7. Participants may take as long as they like to complete the challenge.



***I plan to include the flora of our county parks as well, I really don't want to limit ourselves. I plan to have the flora of our yard put into a field guide made by the girls. Feel inspired to get your own field guide started? Then click here and a great book to help you start is "No Student Left Indoors: Creating a Field Guide to Your Schoolyard by Jane Kirkland."
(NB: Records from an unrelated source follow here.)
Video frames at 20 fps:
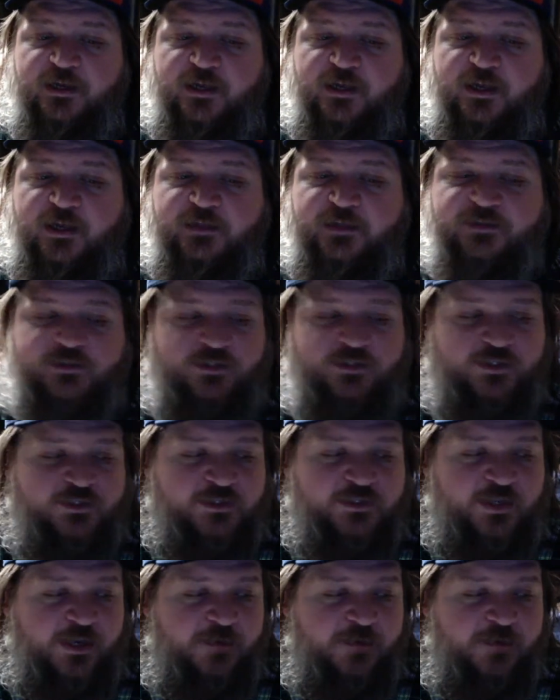it's
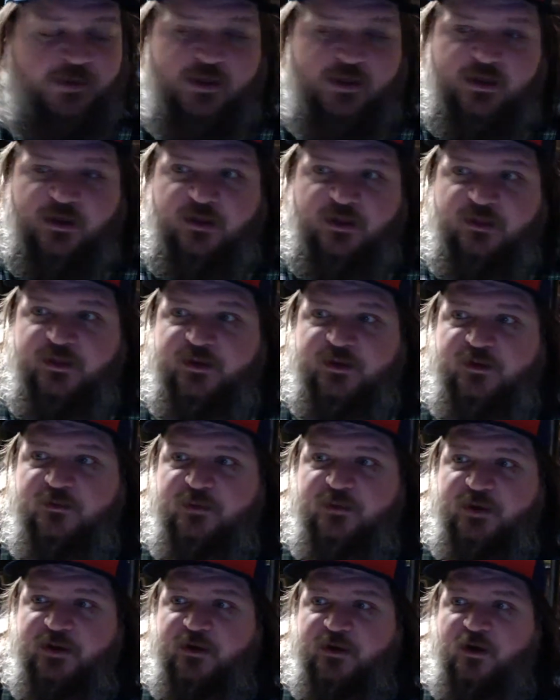just going to be a little
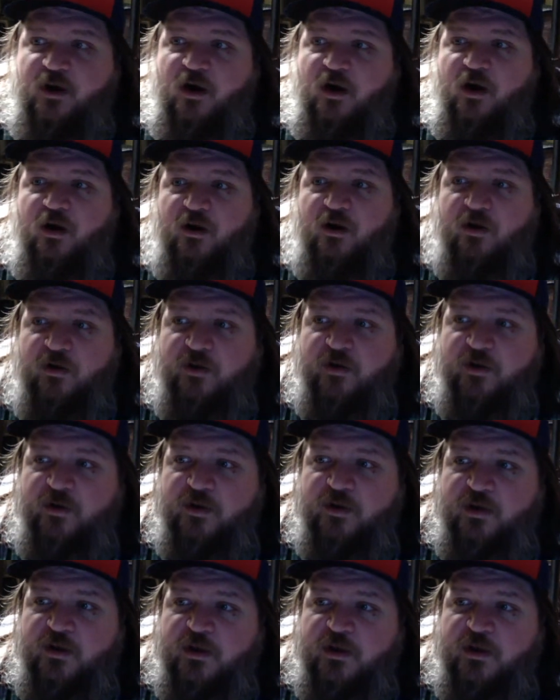bit hard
So are you up for the challenge with us??? If you plan to do this challenge please let me know so we can share the fun and knowledge right along with you!

7 comments:

Anonymous said...

Yes! Yes! Want to do this. Must wait until we're back in Seattle and settled in (likely June/July), though. I want it to be our "local" flora and what's in my backyard here certainly won't be what's in my new home (hurray! for that!) :-)

nettlejuice said...

OK! Before I even finished reading this post out loud, my son said, "I want to do it." So count us in.

Joy said...

Wow, I'm impressed. I know I don't know 100, but I probably know 25. Interesting challenge.

Lisa said...

Changed the 25 to 50....don't want to offend! :)

Amber said...

Oh great game to play. I am going to get exploring with my little ones...xx

Ute said...

I totally suck at naming plants. And I found that in English often they have completely different names than in German. Drives me crazy. I'm thinking about doing the challenge, just so I will finally learn the names of at least a few plants... But I'm not sure I could live up to it. Geez, I suck!!! ;)

Leanne said...

This is fantastic! I have just been pulling out my old university books on plant and animal identification for the little ones...Australian of course!